Author |
Message
|
petervh1 |
Posted: Wed Dec 19, 2018 7:04 am Post subject: XPath syntax in DFDL expression |
|
|
Centurion
Joined: 19 Apr 2010 Posts: 135
|
I'm trying to code a dynamic length value of element "Field4" as follows, but I'm unsure of the correct syntax. I can't find enough detailed info on the syntax.
Record layout:
Code: |
Field1 name = recordlength type = nonNegativeInteger etc.
Field2 name = xyz type = string
Field3 name = abc type = string
Field4 name = payload type = hexBinary
|
The entire record length is given in Field1. I need the length for Field4 only, so I need to set up a dfdl:length XPath statement for Field4 that has this type of pseudocode:
<xsd:element dfdl:initiator="nnn:" dfdl:length="{(../recordlength - (length(recordlength) + length(xyz)
+length(abc) ))}"
I've got the entire length returned correctly in ../recordlength
Can someone tell me how to code the XPath for the
Code: |
(length(recordlength) + length(xyz)
+length(abc) |
part?
Thanks |
|
Back to top |
|
 |
timber |
Posted: Wed Dec 19, 2018 8:51 am Post subject: |
|
|
 Grand Master
Joined: 25 Aug 2015 Posts: 1292
|
|
Back to top |
|
 |
petervh1 |
Posted: Thu Dec 20, 2018 3:03 am Post subject: |
|
|
Centurion
Joined: 19 Apr 2010 Posts: 135
|
I've discovered that unfortunately the 'extra' fields are not always the same length. |
|
Back to top |
|
 |
timber |
Posted: Thu Dec 20, 2018 9:18 am Post subject: |
|
|
 Grand Master
Joined: 25 Aug 2015 Posts: 1292
|
I was afraid you might say that.

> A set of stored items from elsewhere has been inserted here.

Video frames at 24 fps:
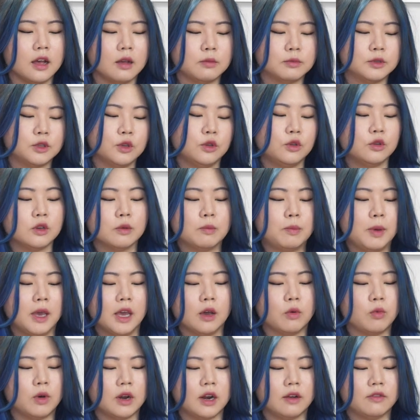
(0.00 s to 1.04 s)
So you can
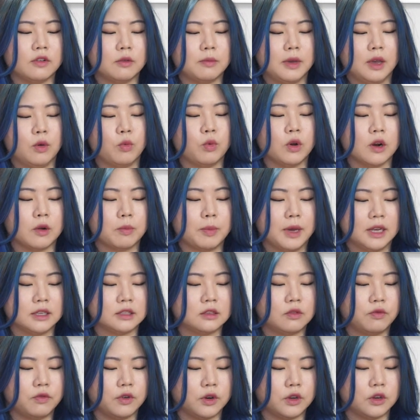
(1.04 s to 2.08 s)
pick whatever might work
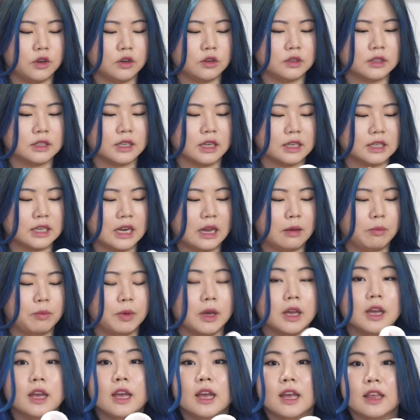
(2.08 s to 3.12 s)
best for your skin type.
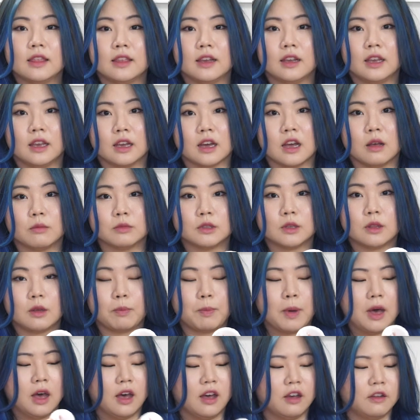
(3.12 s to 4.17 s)
But it comes with a
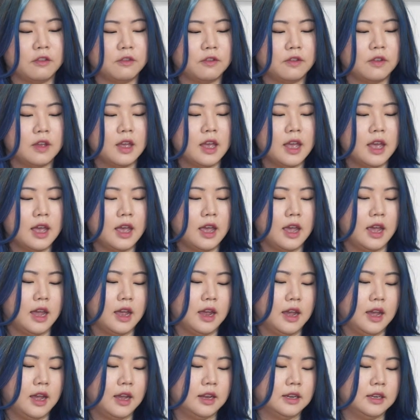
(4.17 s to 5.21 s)
puff,
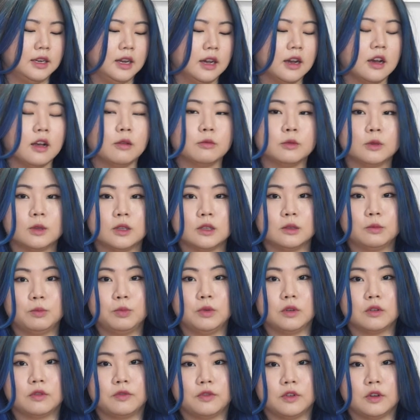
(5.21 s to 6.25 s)
and it comes with this
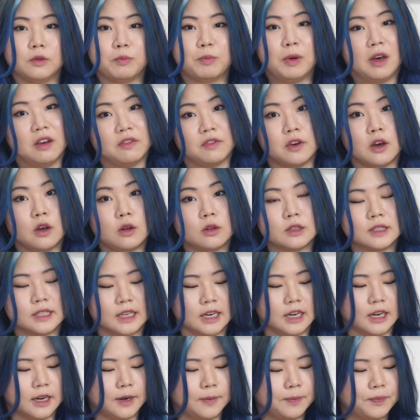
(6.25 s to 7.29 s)
beautiful puff
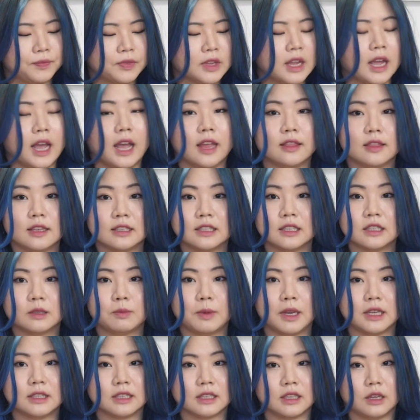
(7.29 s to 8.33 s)
holder. And this is
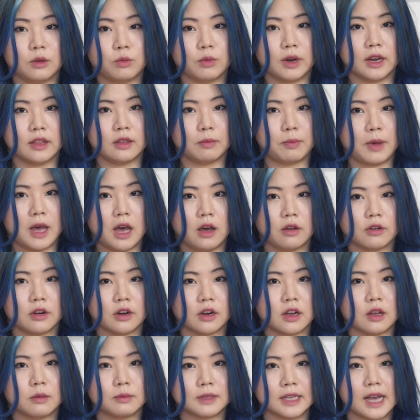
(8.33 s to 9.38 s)
basically where the
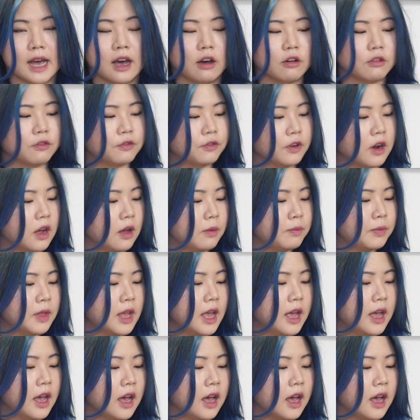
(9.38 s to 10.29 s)
powder comes out from.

The next thing that I would try is:
- create a sub-element 'payloadContainer' after recordLength with lengthKind=explicit, length=./recordLength
- on element payloadContainer/payload, set lengthKind=endOfParent
Worth a try, anyway. |
|
Back to top |
|
 |
petervh1 |
Posted: Thu Dec 20, 2018 11:33 pm Post subject: |
|
|
Centurion
Joined: 19 Apr 2010 Posts: 135
|
I'm a little confused - did you mean modify Field4 to include
lengthKind=explicit, length=./recordLength?
Where do I add
lengthKind=endOfParent?
As I understand it, IBM DFDL does not support lengthKind=endOfParent
Thanks again for your assistance |
|
Back to top |
|
 |
petervh1 |
Posted: Tue Jan 08, 2019 12:09 am Post subject: |
|
|
Centurion
Joined: 19 Apr 2010 Posts: 135
|
I'm still unable to parse this.
I saw timber's suggestion in
Quote: |
http://www.mqseries.net/phpBB2/viewtopic.php?t=74722 |
and have tried using
Code: |
dfdl:lengthKind="pattern" dfdl:lengthPattern="\x1C" |
to find the last occurrence of hex 1C (ie ASCII FS) in the string.
This gives me an error:
Quote: |
Element xxx with lengthKind='pattern' could not be found using the pattern '\x1C'. |
Am I missing something in my regex here? |
|
Back to top |
|
 |
timber |
Posted: Tue Jan 08, 2019 11:23 am Post subject: |
|
|
 Grand Master
Joined: 25 Aug 2015 Posts: 1292
|
Quote: |
Am I missing something in my regex here? |
Yes - your regex only describes the terminator. It should match *all* of the content of the element. You need something like this (not tested):
Code: |
dfdl:lengthKind="pattern" dfdl:lengthPattern="[^\x1C]*\x1C" |
|
|
Back to top |
|
 |
petervh1 |
Posted: Tue Jan 08, 2019 10:10 pm Post subject: |
|
|
Centurion
Joined: 19 Apr 2010 Posts: 135
|
Thanks for the update.
When I use the following element definition
Code: |
<xsd:element dfdl:initiator="14.999:" dfdl:lengthKind="pattern" dfdl:lengthPattern="[^\x1C]*\x1C" name="T14.DAT" type="xsd:string"/>
|
I get the same error:
Quote: |
Element T14.DAT with lengthKind='pattern' could not be found using the pattern '[^\x1C]*\x1C'. |
The data I am trying to model has multiple records, each starting with an intiator = 14.001 and terminated with x1C. The element T14.DAT described above is the last one in the record. The element contains binary data. |
|
Back to top |
|
 |
timber |
Posted: Wed Jan 09, 2019 2:15 pm Post subject: |
|
|
 Grand Master
Joined: 25 Aug 2015 Posts: 1292
|
Quote: |
The data I am trying to model has multiple records, each starting with an intiator = 14.001 and terminated with x1C. The element T14.DAT described above is the last one in the record. The element contains binary data.
|
You have not said so (yet), but I assume that
a) the 0x1C cannot appear in the binary value
b) all of the other elements have dfdl:representation="text", and so you are able to define a DFDL terminator to represent the 0x1C byte.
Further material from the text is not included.